What the task requires: Exclude all pictures, then restate the entries below word for word.

+++ Supplied data +++

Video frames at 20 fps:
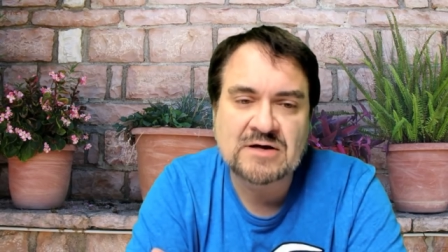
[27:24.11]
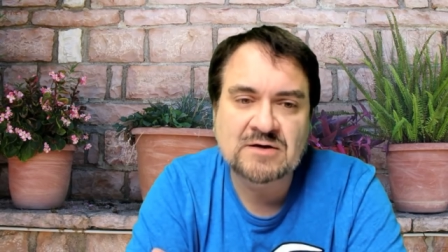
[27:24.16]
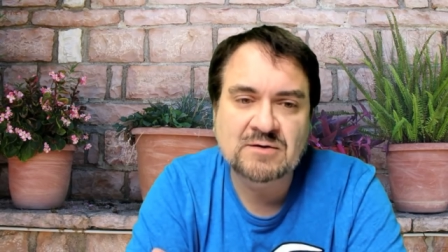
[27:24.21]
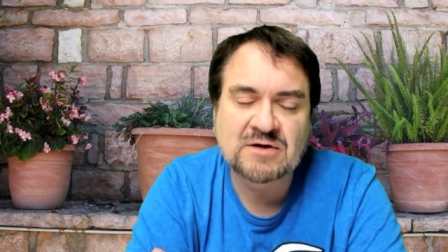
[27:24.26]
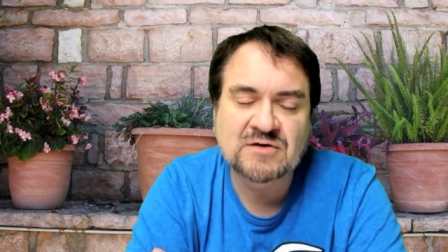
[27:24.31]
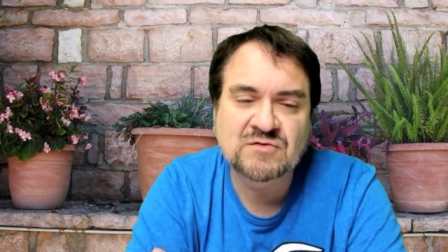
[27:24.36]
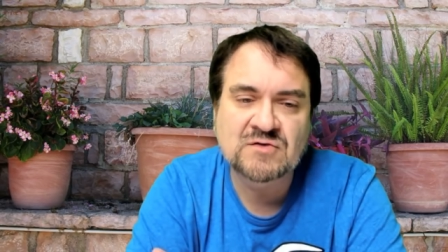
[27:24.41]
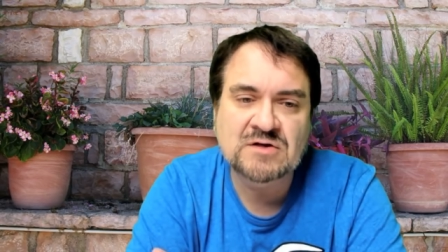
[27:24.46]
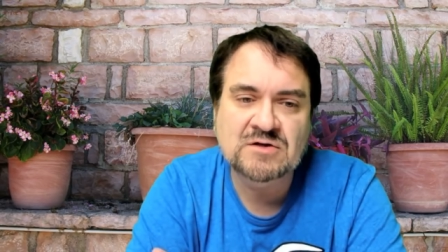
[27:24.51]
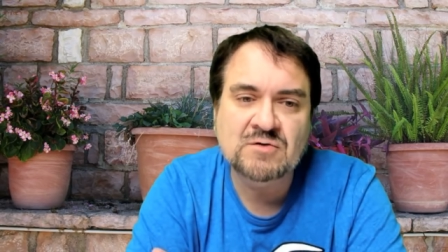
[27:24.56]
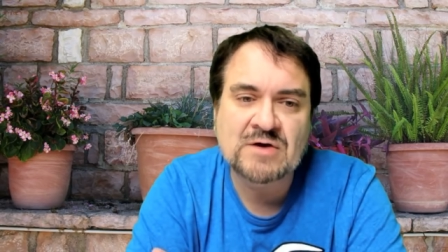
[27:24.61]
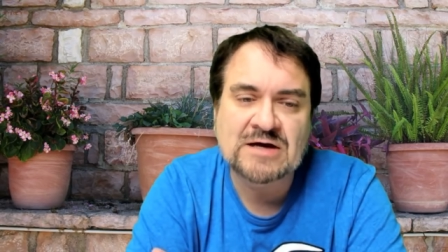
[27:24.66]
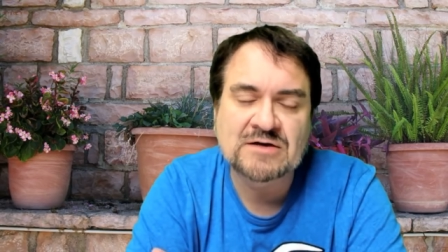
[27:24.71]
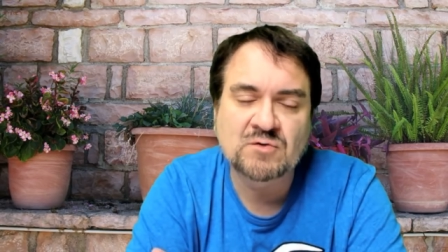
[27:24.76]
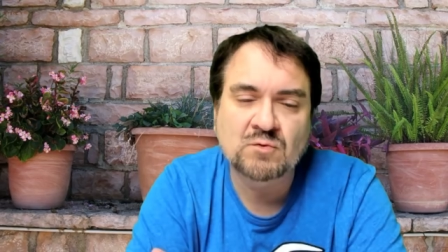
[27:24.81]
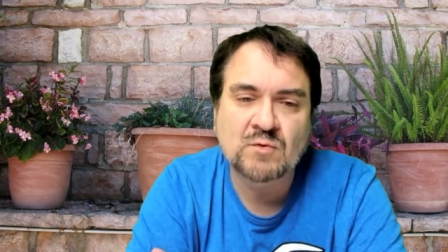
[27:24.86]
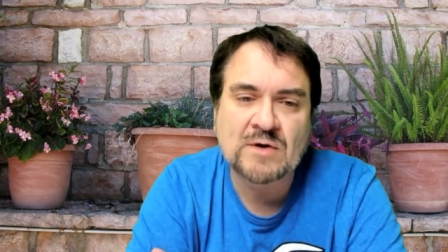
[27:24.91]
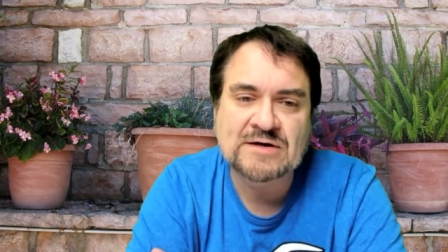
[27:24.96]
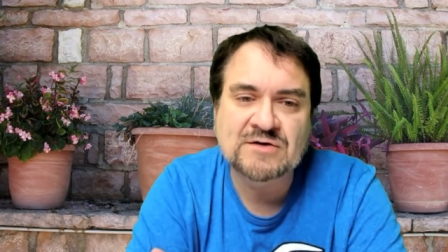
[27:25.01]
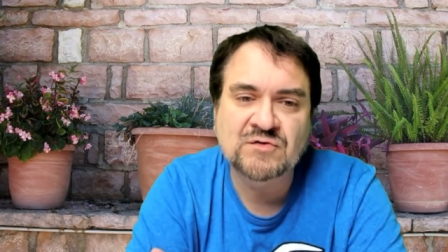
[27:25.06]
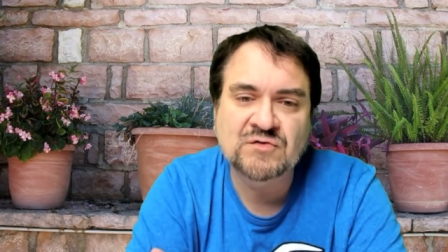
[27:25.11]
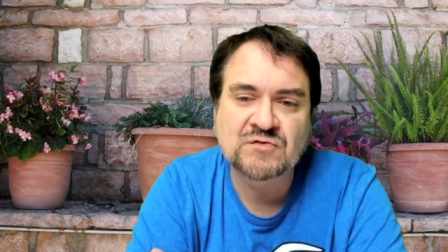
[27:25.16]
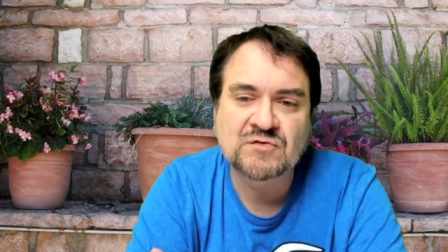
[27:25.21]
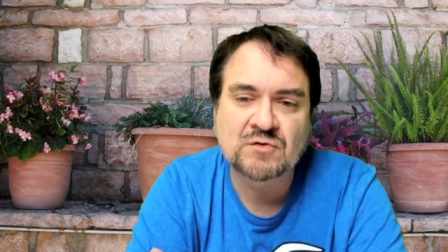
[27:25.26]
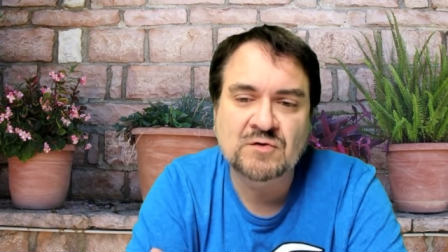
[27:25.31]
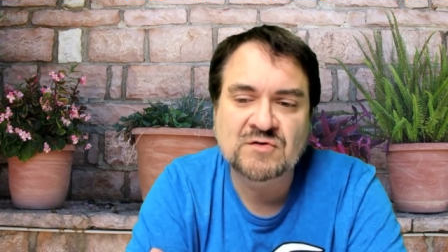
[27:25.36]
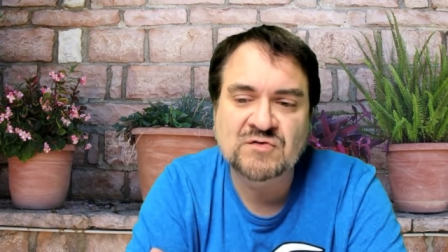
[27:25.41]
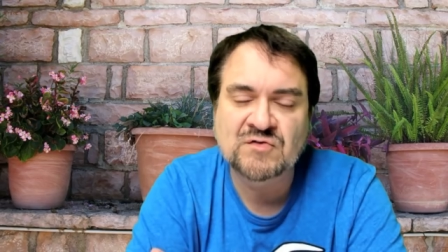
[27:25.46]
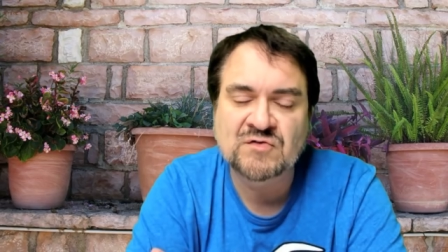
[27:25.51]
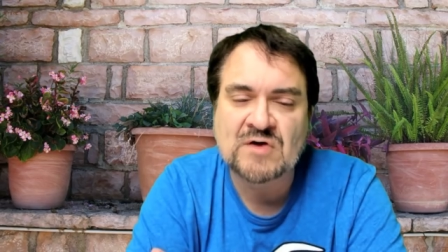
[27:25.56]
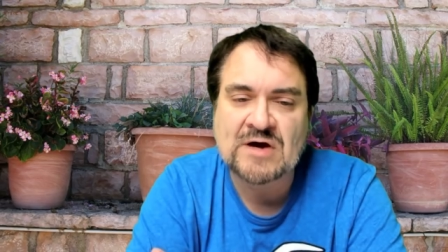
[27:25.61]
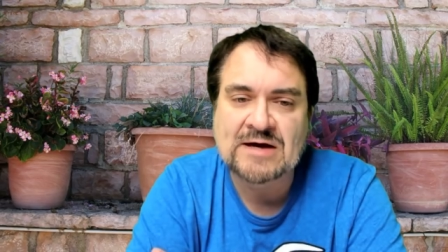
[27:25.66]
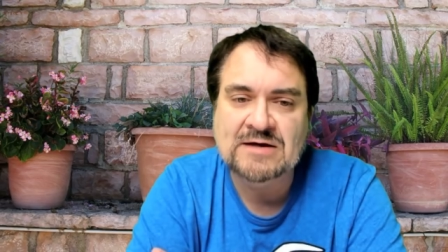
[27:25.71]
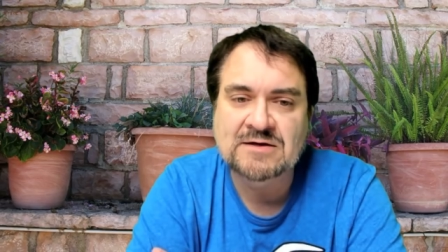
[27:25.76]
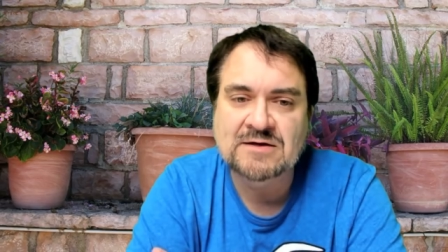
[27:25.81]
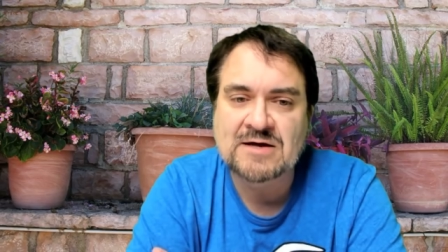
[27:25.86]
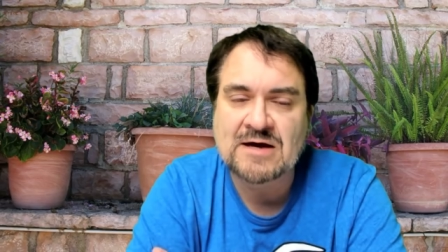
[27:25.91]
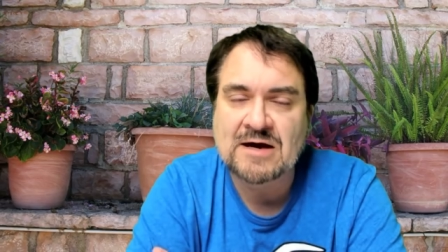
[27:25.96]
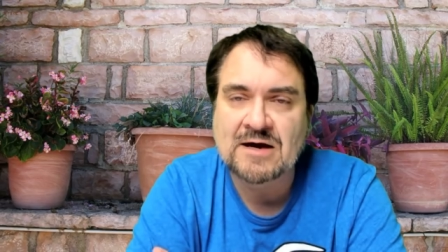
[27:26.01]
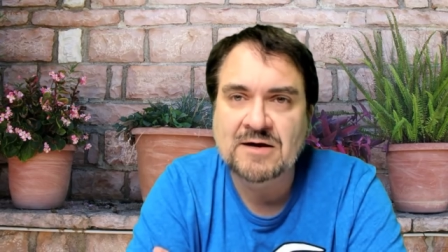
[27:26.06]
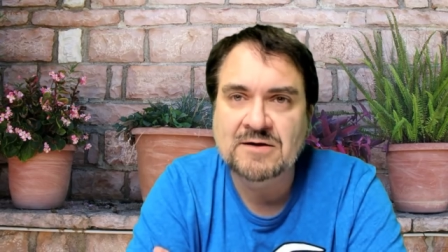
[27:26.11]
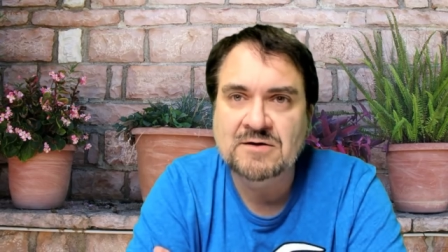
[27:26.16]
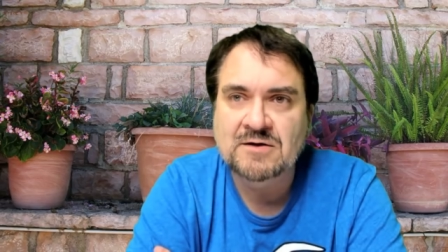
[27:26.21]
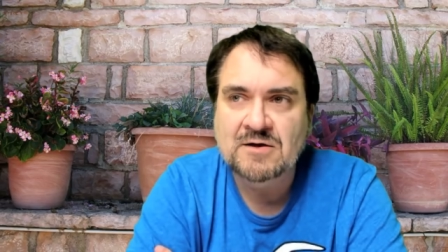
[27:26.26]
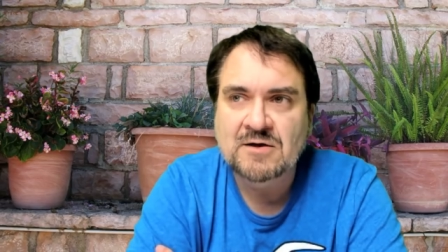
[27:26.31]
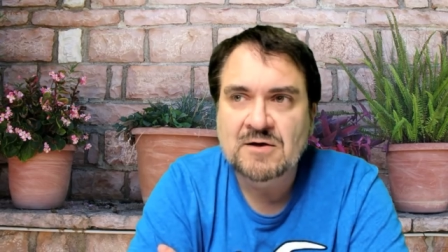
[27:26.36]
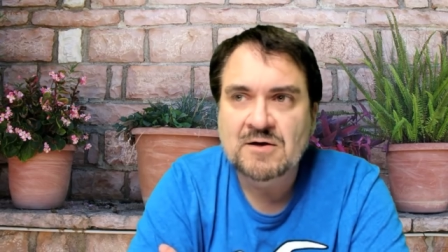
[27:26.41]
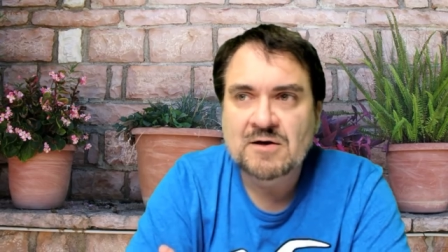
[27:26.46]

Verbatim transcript: it because then you had to register and sign in on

+++

Task output:
Video frames at 20 fps:
[27:24.11]
[27:24.16]
[27:24.21]
[27:24.26]
[27:24.31]
[27:24.36]
[27:24.41]
[27:24.46]
[27:24.51]
[27:24.56]
[27:24.61]
[27:24.66]
[27:24.71]
[27:24.76]
[27:24.81]
[27:24.86]
[27:24.91]
[27:24.96]
[27:25.01]
[27:25.06]
[27:25.11]
[27:25.16]
[27:25.21]
[27:25.26]
[27:25.31]
[27:25.36]
[27:25.41]
[27:25.46]
[27:25.51]
[27:25.56]
[27:25.61]
[27:25.66]
[27:25.71]
[27:25.76]
[27:25.81]
[27:25.86]
[27:25.91]
[27:25.96]
[27:26.01]
[27:26.06]
[27:26.11]
[27:26.16]
[27:26.21]
[27:26.26]
[27:26.31]
[27:26.36]
[27:26.41]
[27:26.46]

Verbatim transcript: it because then you had to register and sign in on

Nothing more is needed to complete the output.